El Paso isn't as boring as you might think

February 28, 2017

 With spring break on the horizon, feelings of wanderlust have already begun to well up inside of me as I’m sure it has for many other students.


The ability to travel is always something I have cherished and anticipated.


Those who settle in one hometown the entirety of their life or who have never traveled, baffle me because I could not imagine never leaving my own backyard. 


For the first 12 years of my life I lived in the same hometown and although I was devastated to leave at first, I have never been more appreciative to experience different parts of the country. 


El Paso has its own charm but a lot of us can agree it’s not up there on the travel destination list.


With that in mind, EP is conveniently close enough to Disneyland, the Golden Gate Bridge, Hollywood, Yosemite National Park, the Grand Canyon, the Alamo, the San Antonio River Walk, the Johnson Space Center and the like. 


These attractions among others are visited by millions of people from around the globe every year.

 

I would encourage any person to take advantage of where they live because someday they might not and at the very least, it is still some place new that gets checked off the list. 


While I understand budget is a major issue, traveling does not have to mean hopping onto a plane or enduring 6 plus hours in a car.

 

From the time that I moved to EP in 2012, it took  me until 2015 to go hiking and now it is one of my favorite activities.

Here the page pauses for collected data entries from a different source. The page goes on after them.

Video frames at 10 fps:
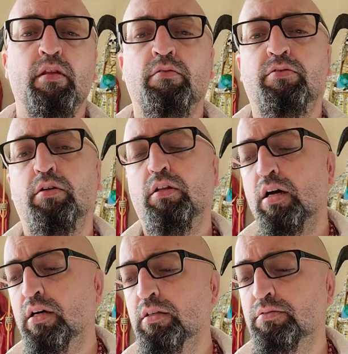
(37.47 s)
for
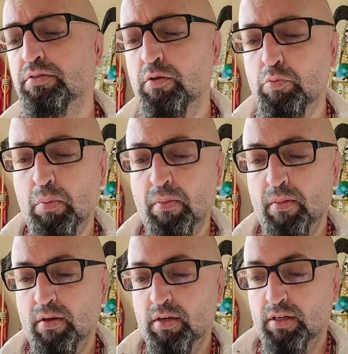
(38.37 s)
love,
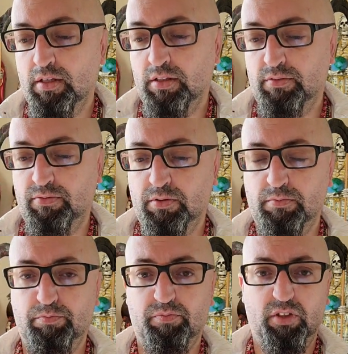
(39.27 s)

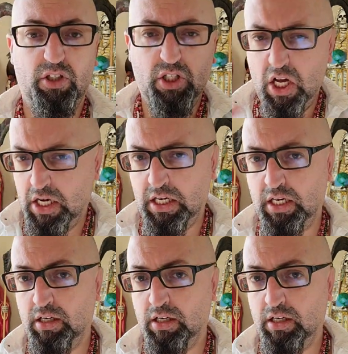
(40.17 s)
for luck?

Day trips or even weekend trips are ideal for El Pasoans who would like to enjoy a “staycation.” Cloudcroft and Ruidoso hiking trails, Carlsbad National Park, and White Sands National Monument are all less than 3 hours away in New Mexico. 


Aside from cost, culture plays a considerable role regarding travel or moving hometowns.

 

People who associate with cultures that revolve around family, value having their extended family close by and oftentimes do not move out of fear, guilt, tradition or complacency.


Not to say that family isn’t a significant part of life and personhood, but it is also crucial to experience the only wonderful world we live in. 


As penned by author L. Frank Baum, “If I ever go looking for my heart’s desire again, I won’t look any further than my own back yard.” 


On the one hand Baum’s words are true, and on the other, I would dare any and everyone to step past their backyard because visiting new places bring an alternative perspective to the table, high aspirations, and give purpose to the human existence.